> EXERCISE:
From the first line to the last, return the data exactly as it stands.

(Recorded data)

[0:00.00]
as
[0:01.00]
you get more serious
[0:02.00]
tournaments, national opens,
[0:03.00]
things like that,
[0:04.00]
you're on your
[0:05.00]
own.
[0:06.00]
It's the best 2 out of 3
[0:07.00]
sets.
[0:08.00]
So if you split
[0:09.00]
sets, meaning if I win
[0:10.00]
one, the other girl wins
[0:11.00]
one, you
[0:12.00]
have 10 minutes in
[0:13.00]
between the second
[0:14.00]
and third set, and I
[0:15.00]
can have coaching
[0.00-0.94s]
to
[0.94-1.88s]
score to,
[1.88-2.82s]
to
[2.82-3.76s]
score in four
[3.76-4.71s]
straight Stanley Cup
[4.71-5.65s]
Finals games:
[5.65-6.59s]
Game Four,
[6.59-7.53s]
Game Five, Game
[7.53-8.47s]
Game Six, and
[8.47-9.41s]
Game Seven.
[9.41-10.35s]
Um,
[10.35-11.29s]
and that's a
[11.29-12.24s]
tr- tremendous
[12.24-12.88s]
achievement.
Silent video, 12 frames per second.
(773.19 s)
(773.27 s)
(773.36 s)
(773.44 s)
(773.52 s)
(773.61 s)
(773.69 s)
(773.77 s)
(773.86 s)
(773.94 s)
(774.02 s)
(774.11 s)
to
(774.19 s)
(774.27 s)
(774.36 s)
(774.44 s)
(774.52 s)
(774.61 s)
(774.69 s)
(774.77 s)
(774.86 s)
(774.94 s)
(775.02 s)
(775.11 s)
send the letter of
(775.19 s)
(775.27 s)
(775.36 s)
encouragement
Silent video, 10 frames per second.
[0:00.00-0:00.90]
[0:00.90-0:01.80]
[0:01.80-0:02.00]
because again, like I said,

> EXERCISE SOLUTION:
[0:00.00]
as
[0:01.00]
you get more serious
[0:02.00]
tournaments, national opens,
[0:03.00]
things like that,
[0:04.00]
you're on your
[0:05.00]
own.
[0:06.00]
It's the best 2 out of 3
[0:07.00]
sets.
[0:08.00]
So if you split
[0:09.00]
sets, meaning if I win
[0:10.00]
one, the other girl wins
[0:11.00]
one, you
[0:12.00]
have 10 minutes in
[0:13.00]
between the second
[0:14.00]
and third set, and I
[0:15.00]
can have coaching
[0.00-0.94s]
to
[0.94-1.88s]
score to,
[1.88-2.82s]
to
[2.82-3.76s]
score in four
[3.76-4.71s]
straight Stanley Cup
[4.71-5.65s]
Finals games:
[5.65-6.59s]
Game Four,
[6.59-7.53s]
Game Five, Game
[7.53-8.47s]
Game Six, and
[8.47-9.41s]
Game Seven.
[9.41-10.35s]
Um,
[10.35-11.29s]
and that's a
[11.29-12.24s]
tr- tremendous
[12.24-12.88s]
achievement.
Silent video, 12 frames per second.
(773.19 s)
(773.27 s)
(773.36 s)
(773.44 s)
(773.52 s)
(773.61 s)
(773.69 s)
(773.77 s)
(773.86 s)
(773.94 s)
(774.02 s)
(774.11 s)
to
(774.19 s)
(774.27 s)
(774.36 s)
(774.44 s)
(774.52 s)
(774.61 s)
(774.69 s)
(774.77 s)
(774.86 s)
(774.94 s)
(775.02 s)
(775.11 s)
send the letter of
(775.19 s)
(775.27 s)
(775.36 s)
encouragement
Silent video, 10 frames per second.
[0:00.00-0:00.90]
[0:00.90-0:01.80]
[0:01.80-0:02.00]
because again, like I said,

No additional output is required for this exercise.